[SUPPLIED INFORMATION Boundary: Start]
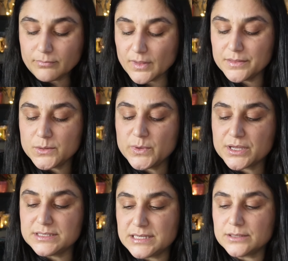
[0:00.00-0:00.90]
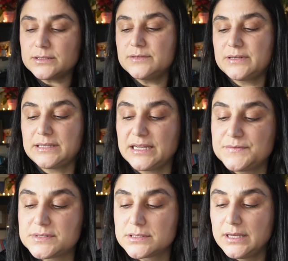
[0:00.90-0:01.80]
And then we continue to live our
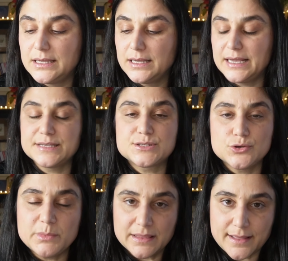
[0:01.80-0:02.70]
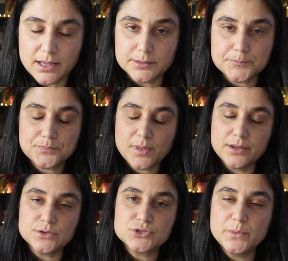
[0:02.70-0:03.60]
lives assuming that.
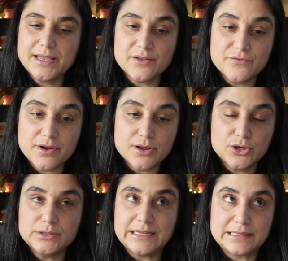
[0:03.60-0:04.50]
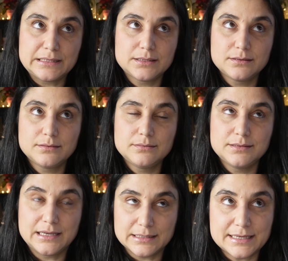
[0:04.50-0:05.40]
And also we get very good at
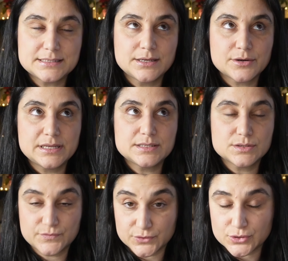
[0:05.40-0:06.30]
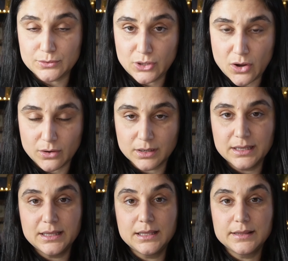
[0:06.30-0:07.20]
neglecting our needs for so long
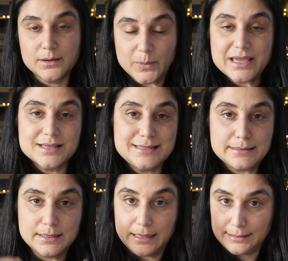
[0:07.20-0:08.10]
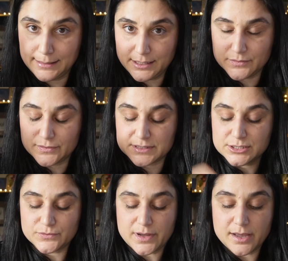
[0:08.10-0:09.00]
that we can live and
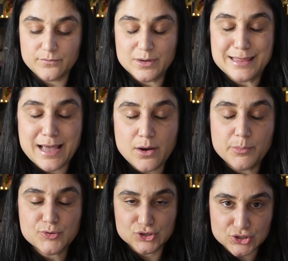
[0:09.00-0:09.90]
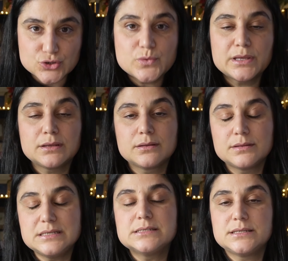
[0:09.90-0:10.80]
survive without pursuing
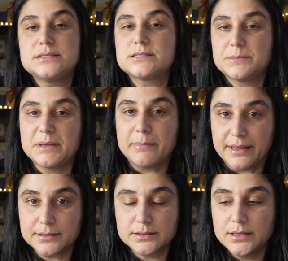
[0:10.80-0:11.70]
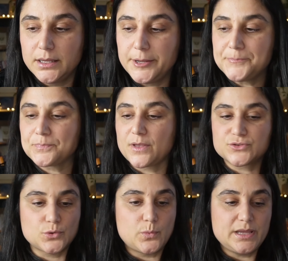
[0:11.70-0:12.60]
these needs to be met.
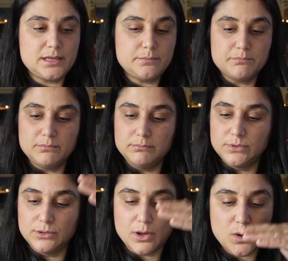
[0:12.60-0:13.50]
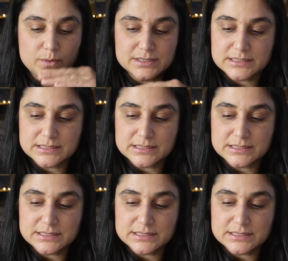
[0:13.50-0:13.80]
So we lower the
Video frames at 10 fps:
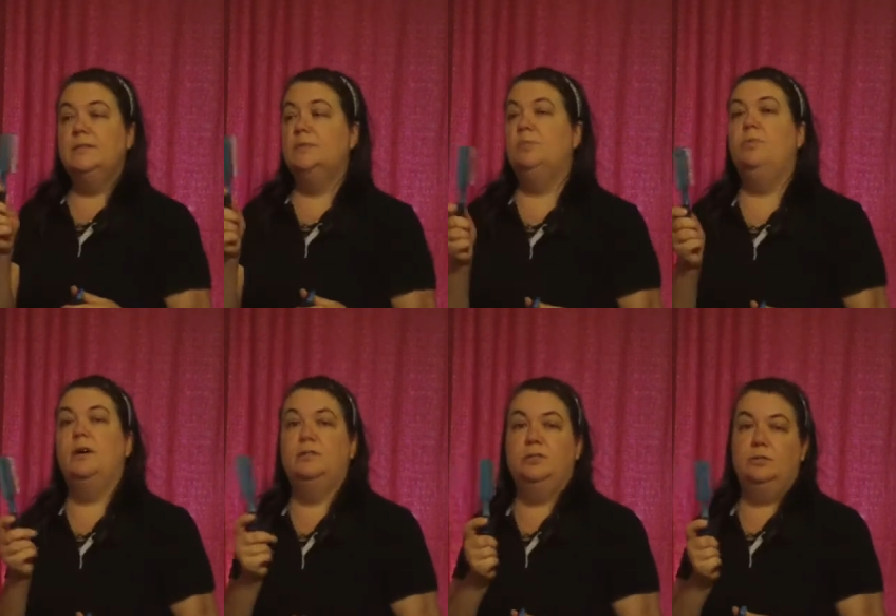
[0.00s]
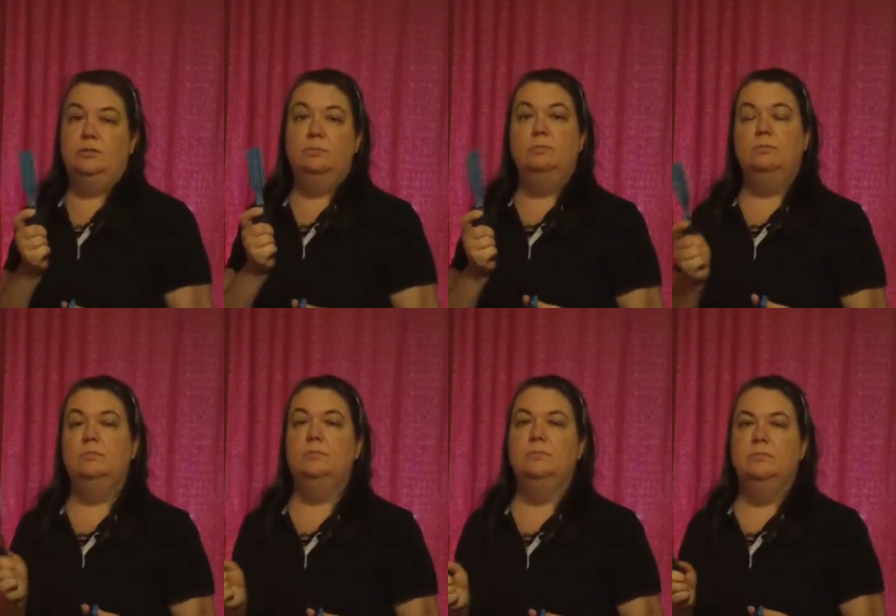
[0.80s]
is this brush?
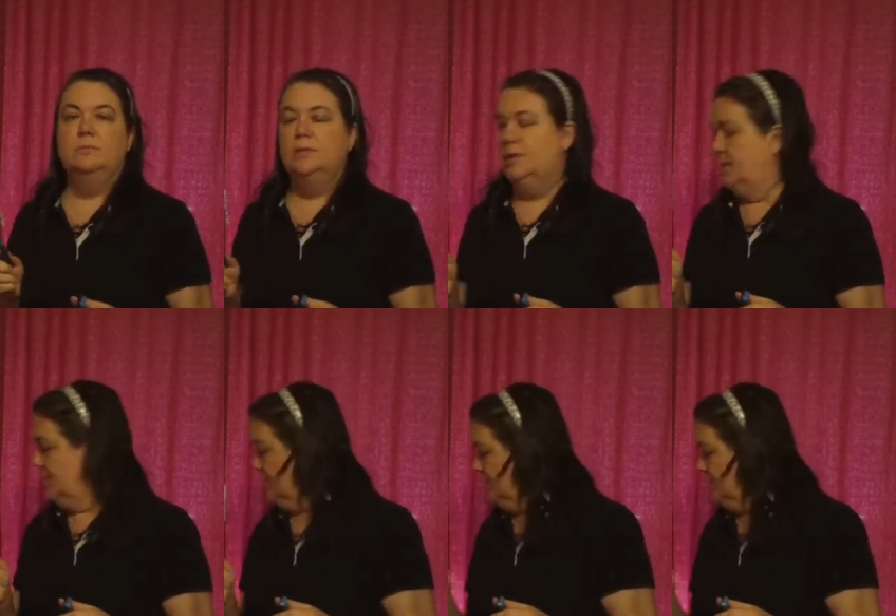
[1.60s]
It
[SUPPLIED INFORMATION Boundary: End]
Copy exactly the lines from the line that contains "[0:11.70-0:12.60]" through the last line of the records above, both ends included, but leave out the pictures.

[0:11.70-0:12.60]
these needs to be met.
[0:12.60-0:13.50]
[0:13.50-0:13.80]
So we lower the
Video frames at 10 fps:
[0.00s]
[0.80s]
is this brush?
[1.60s]
It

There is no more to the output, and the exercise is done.